Markets depend on timepieces. The oldest stock exchange in the world, in Amsterdam, featured a clock tower whose bell called traders to business beginning in 1611. Today atomic clocks facilitate the regulation of high-frequency trading to the millionths of a second. In between, entwined with the story of capitalism itself, lies the history of modern horology, from pendulum clocks to the quartz timepieces that led to a crisis in traditional Swiss watchmaking in the 1970s. In the 19th century, managers weaponized time against labor. To prevent workers from knowing how long they were being held past their shifts, bosses prohibited them from carrying watches and fiddled with the hands of the factory clock.
“About Time” doesn’t just look to the past. It describes a plutonium timekeeper co-built by Japanese watchmaker Seiko that was buried in a capsule in 1970 and meant to keep time for 5,000 years. It describes today’s cesium atomic clocks, accurate to one second every 158 million years. Mr. Rooney writes with concern about the smart technology sitting in our pockets and strapped to our wrists: It “knows the most intimate details of our lives and bodies: our health, our fitness, our menstrual cycles.” As he contemplates the opportunities for mischief embedded in these satellite-controlled technologies, it is easy to write him off as an old-fashioned romantic gazing down fondly at his mechanical wristwatch from Charles Frodsham and Co. Then again, sometimes the old ways are best.

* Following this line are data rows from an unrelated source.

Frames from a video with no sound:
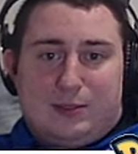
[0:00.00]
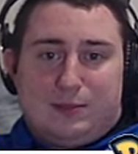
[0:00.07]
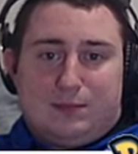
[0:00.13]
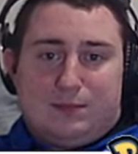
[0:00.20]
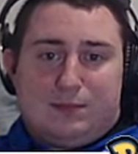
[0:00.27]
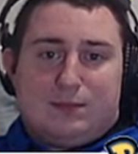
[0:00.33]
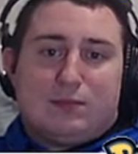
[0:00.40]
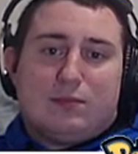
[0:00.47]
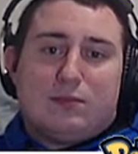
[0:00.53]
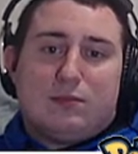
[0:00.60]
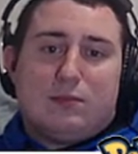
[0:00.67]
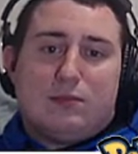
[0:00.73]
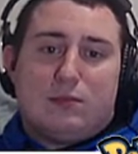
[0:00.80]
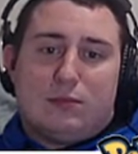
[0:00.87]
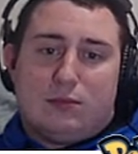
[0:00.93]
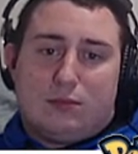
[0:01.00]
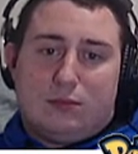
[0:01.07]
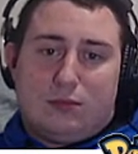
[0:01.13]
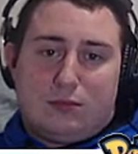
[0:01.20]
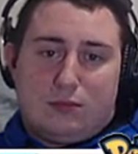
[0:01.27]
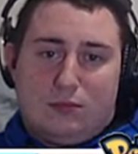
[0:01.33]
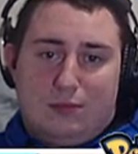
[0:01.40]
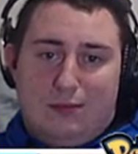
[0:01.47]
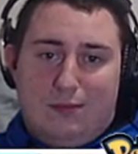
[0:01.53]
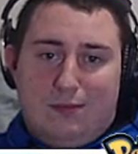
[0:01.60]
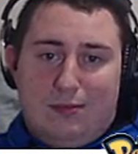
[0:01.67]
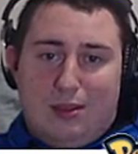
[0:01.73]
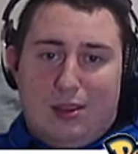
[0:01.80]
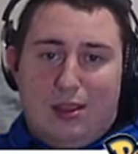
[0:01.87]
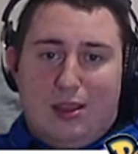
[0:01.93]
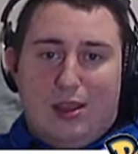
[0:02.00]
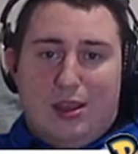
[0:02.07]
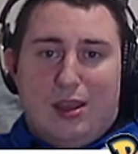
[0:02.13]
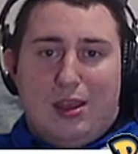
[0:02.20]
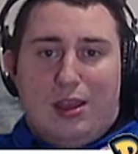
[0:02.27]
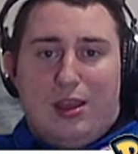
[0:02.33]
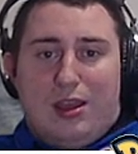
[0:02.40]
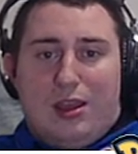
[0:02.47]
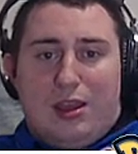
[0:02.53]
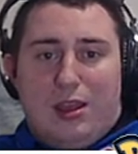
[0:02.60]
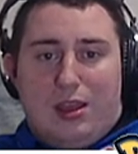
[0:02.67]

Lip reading: (no one is talking)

During the past year and a half, time has warped under the strain of quarantine and behaved in unpredictable ways. For those isolated at home during the pandemic, time has stretched out interminably. Bored yuppies have filled the hours with endless streaming shows and abandoned hobbies. Parents (mainly mothers), forced to try to work remotely while supervising young children, have found too few hours in a given day. Many people will emerge from the pandemic eager to start the next half of their lives, determined not to waste another minute as they had done before.
Time is all we have. How we interact with it is the story of our history, and the artifacts of that interaction are the talismans of civilization. What will our distant ancestors learn from our strange fixation on time-bearing plastic gadgets that offer so many distractions? Whatever form they take, our clocks—or hourglasses, or wristwatches, or smartphones—illuminate our priorities. Mr. Rooney has provided a valuable intellectual journey at a moment ripe for contemplation.